I just wanted to get back to Berryville, hit the records room at the nearest hospital, find what I need, try to get paid for my time, and get Mel Peterson the hell out of my head so I could get on with life again. And if I didn’t get something out of this fiasco, I was probably going to have to find a job for the next few months to get the bank account padded a bit more.
Oddly enough, even after all the sleeping I did over the weekend, I woke up late Monday morning, so I didn’t roll into Berryville until midday. The nearest hospital was in the next town over and I prayed it would be the only one I’d have to search. When I got there, a silver-haired woman sat behind a steel rectangular desk, her head behind an enormous outdated computer that took up more than a third of her workspace. Great. Another town that was way behind in technology. God help me if I actually had to thumb through paper copies in a musty, old basement.
She had yet to notice me, but the brass nameplate on her desk told me she was Mrs. Florence DeAbo. “Mrs. DeAbo?” I asked. A pouf of thinning hair dipped into view, followed by a large pair of eyes behind a set of reading glasses that were secured around her neck with a chain. “Yes? May I help you?”

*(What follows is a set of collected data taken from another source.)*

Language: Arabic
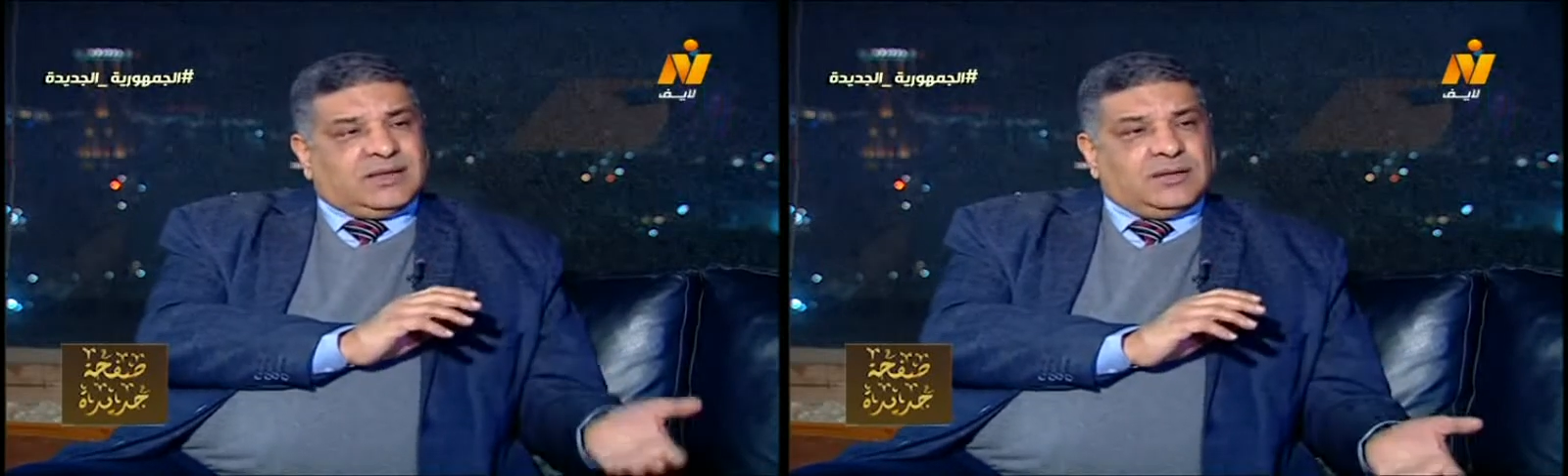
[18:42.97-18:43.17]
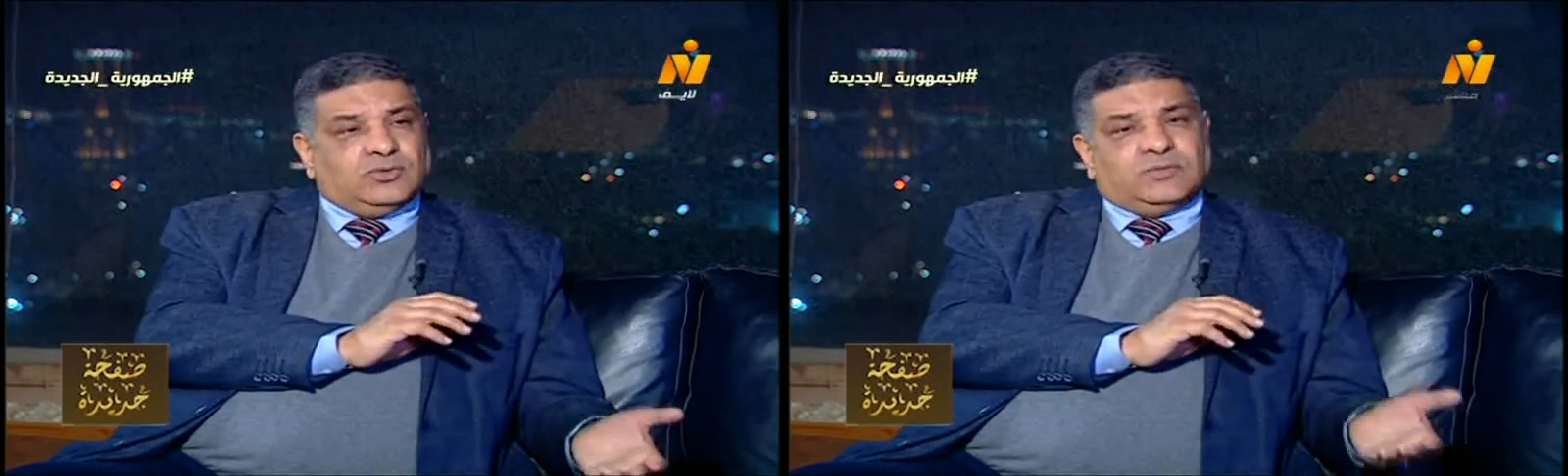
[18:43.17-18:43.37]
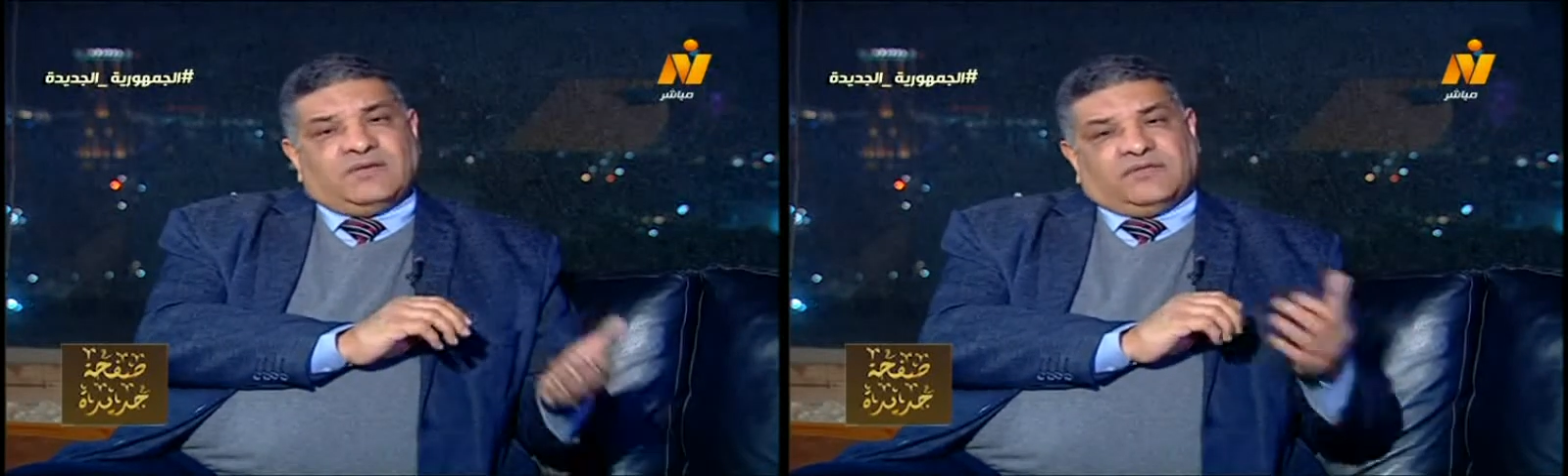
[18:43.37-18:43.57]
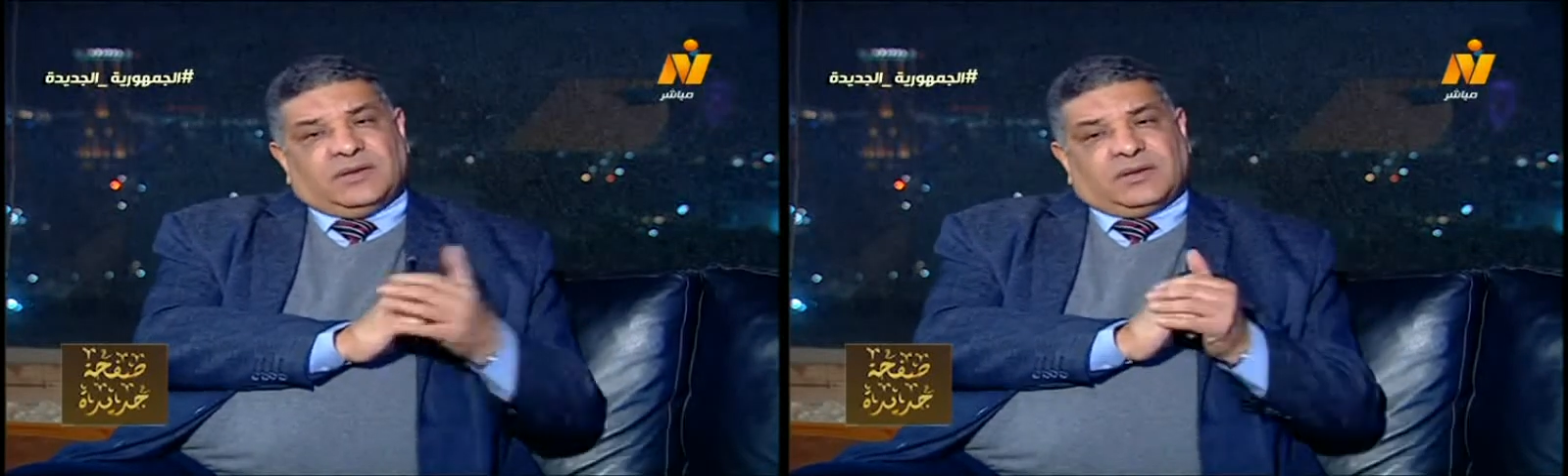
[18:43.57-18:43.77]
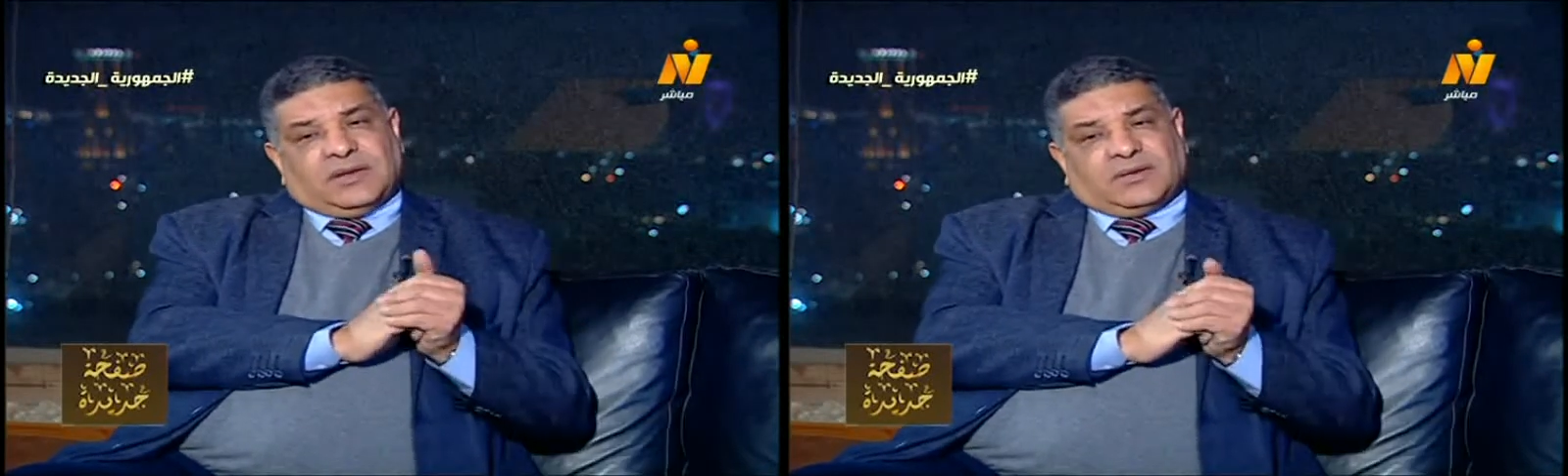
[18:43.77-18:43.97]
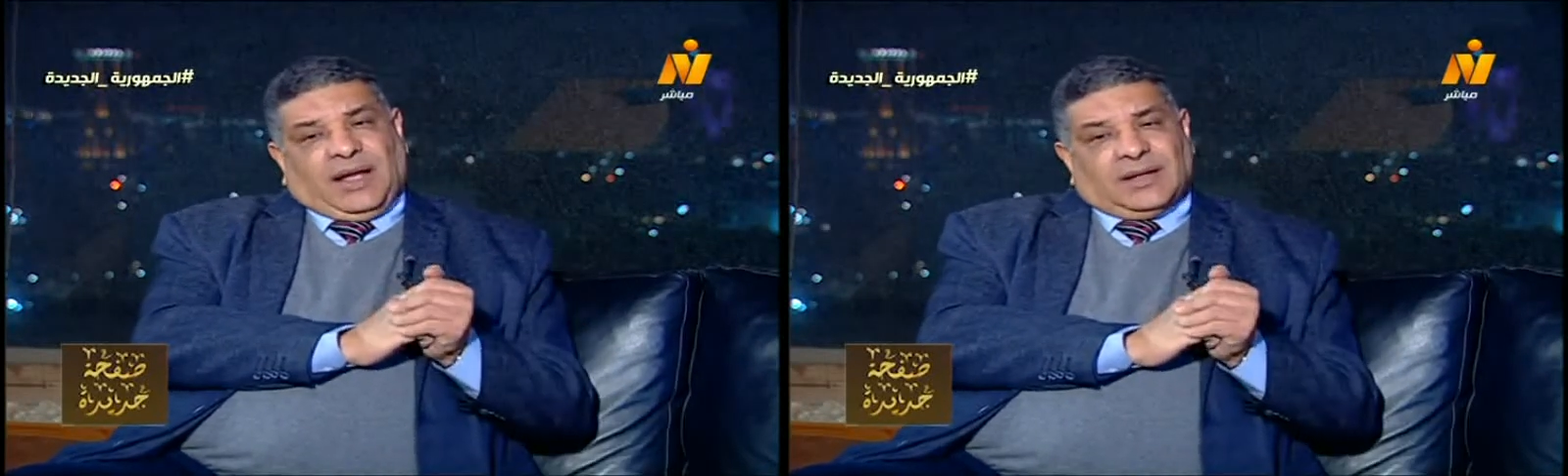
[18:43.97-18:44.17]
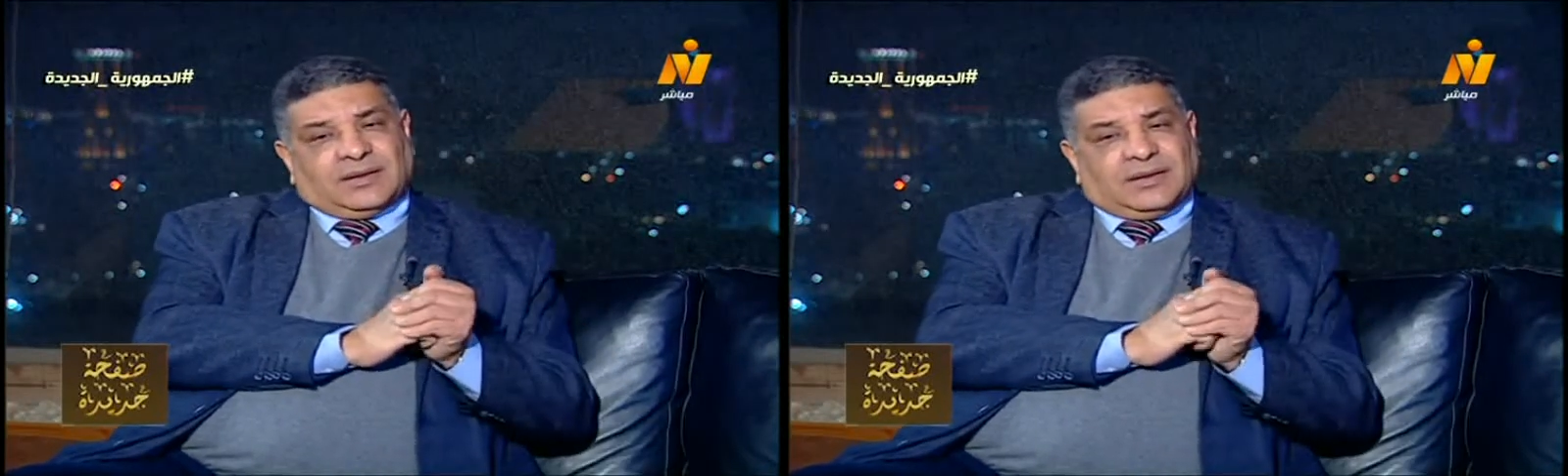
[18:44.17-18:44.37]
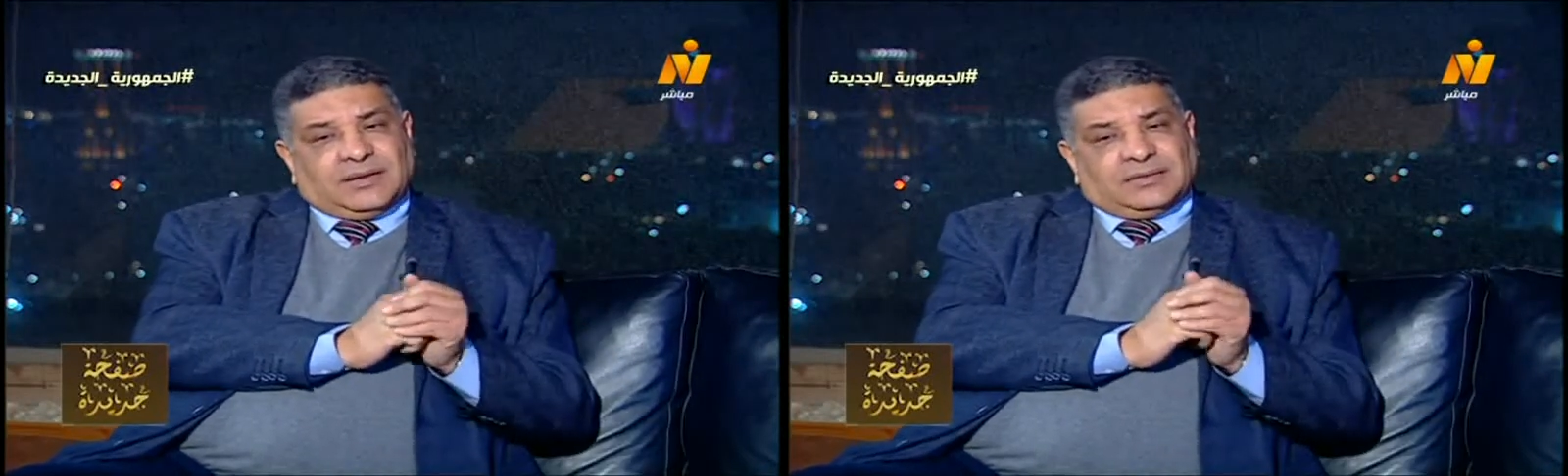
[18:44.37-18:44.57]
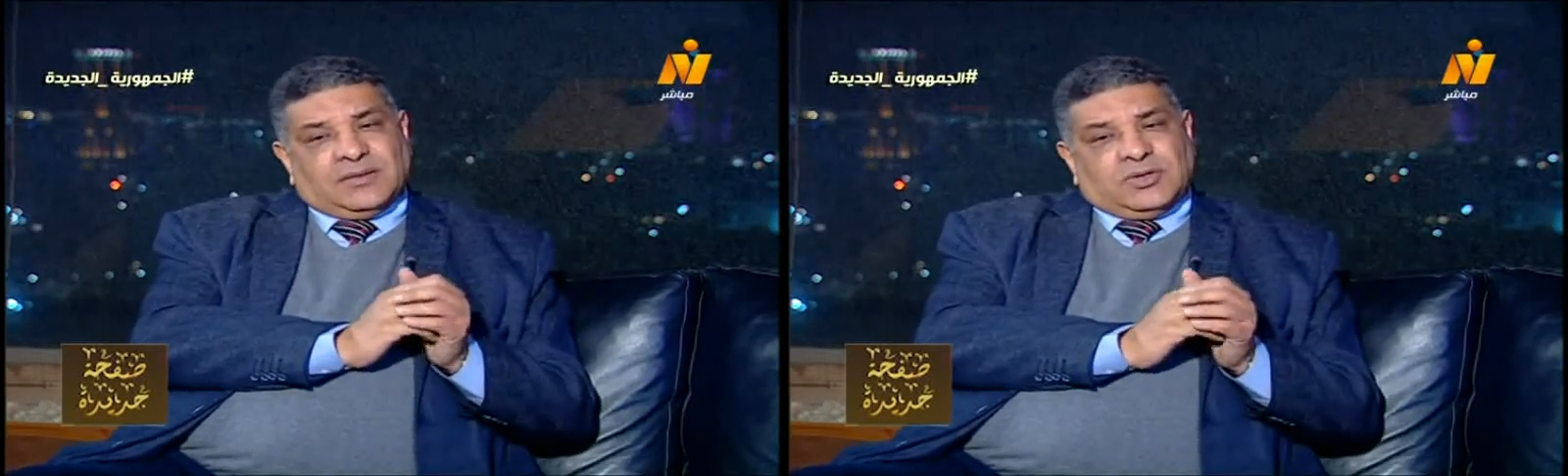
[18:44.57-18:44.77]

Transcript: جنوب افريقيا تحركت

“I certainly hope so, ma’am. My grandmother died recently – God bless her soul – and she’s left some money to a family member none of us seem to know.” Florence’s eyes narrowed at me and I began to wonder if I had a tell. Hopefully not – it would screw me in the courtroom for years to come if I did. I hated lying to her, but I knew enough about the law to know the only chance I had in seeing this record would be if I were a family member. “We’ve searched genealogy and ancestry sites and have come up empty. In all honesty, I think this is a last ditch effort, but I’d feel guilty if I didn’t at least attempt to search the birth records. I’d hate for this person to lose their inheritance since my grandmother seemed to think they were important enough to include. Anyways, she and most of her family members were all raised in Berryville and most likely would’ve been born in this hospital.”